[Saved entries]
[Start of Attachment]
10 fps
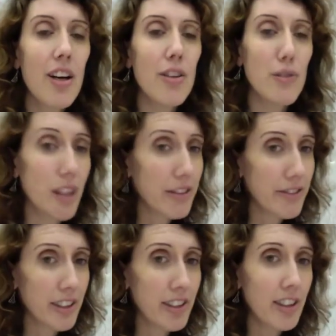
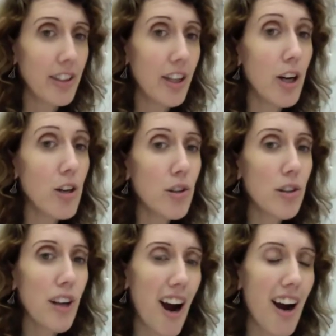Ruffle, or
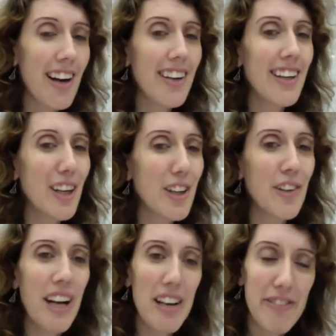
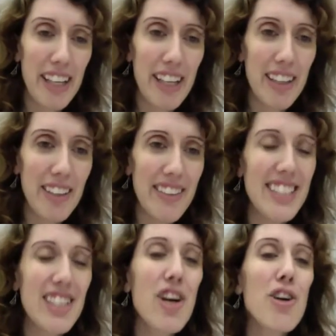ROFL,
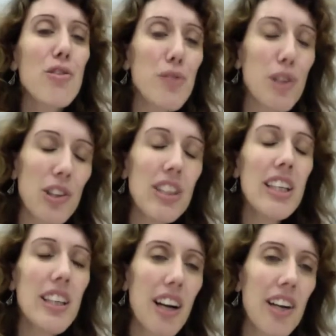means
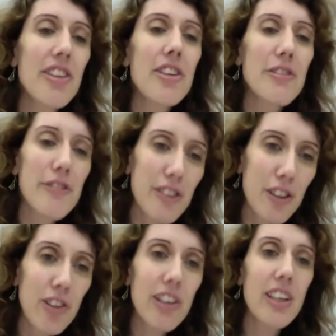rolling on the
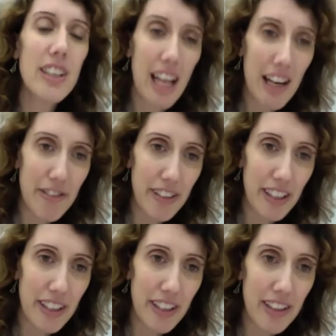floor
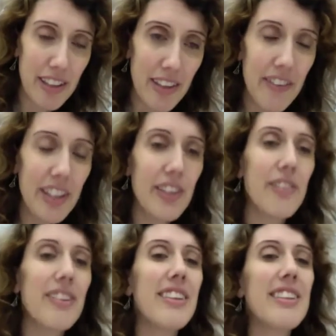laughing. You're
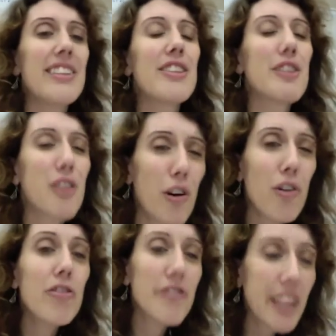
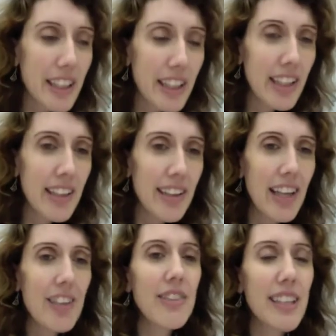so funny
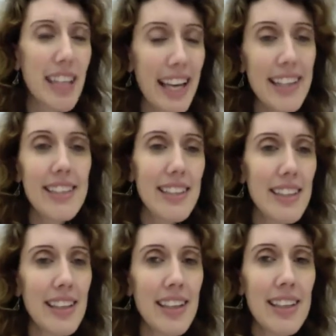that you can't
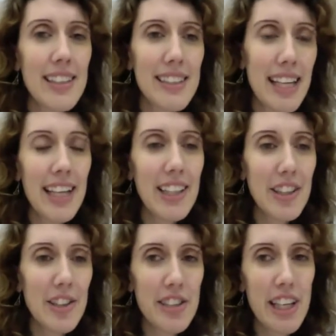stay in
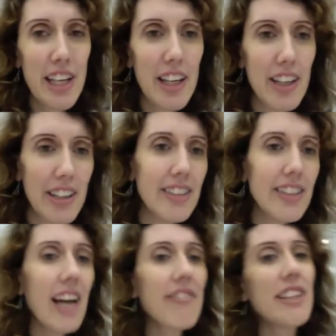your chair. You're
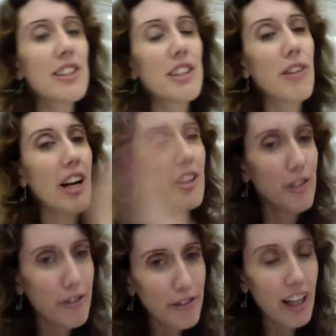laughing so hard
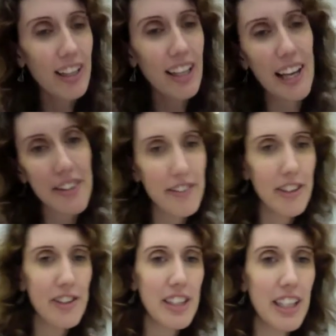you fall out of
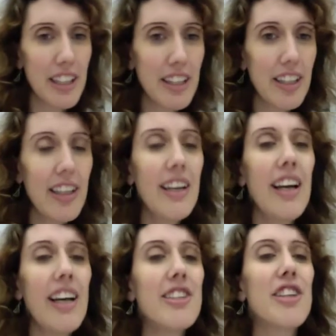your chair
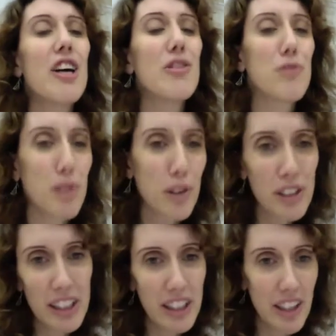and start
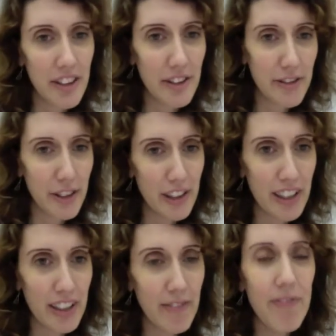rolling on the floor.
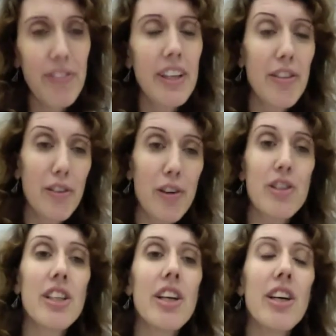Of
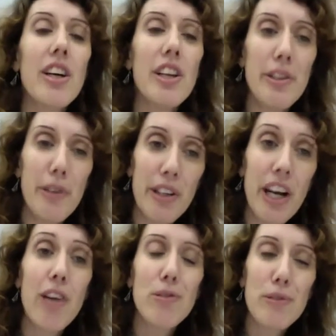course, you are
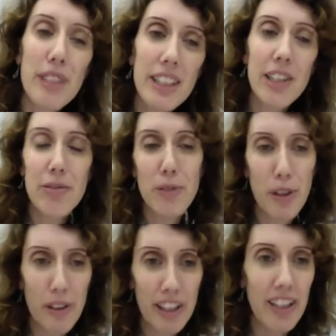not really
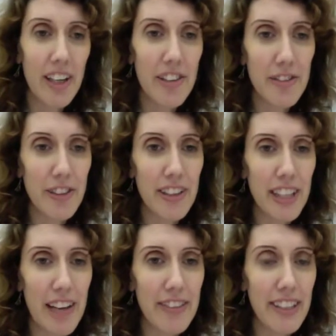rolling on the floor
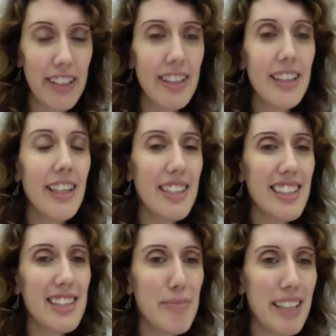laughing. It
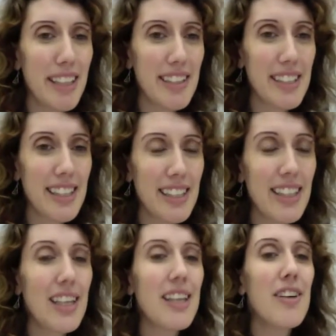just means
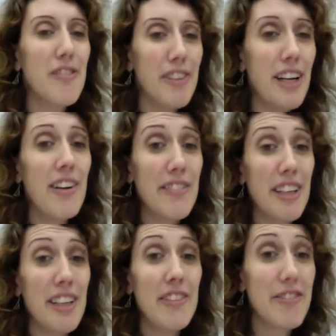very,
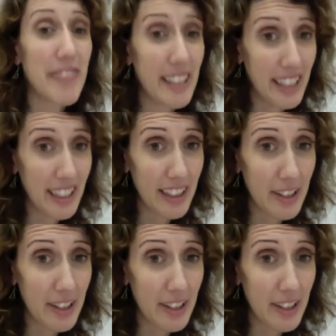very funny.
[End of Attachment]
What is expected: Your copy should repeat each entry above exactly but contain no pictures.

Reply to the task:
10 fps
Ruffle, or
ROFL,
means
rolling on the
floor
laughing. You're
so funny
that you can't
stay in
your chair. You're
laughing so hard
you fall out of
your chair
and start
rolling on the floor.
Of
course, you are
not really
rolling on the floor
laughing. It
just means
very,
very funny.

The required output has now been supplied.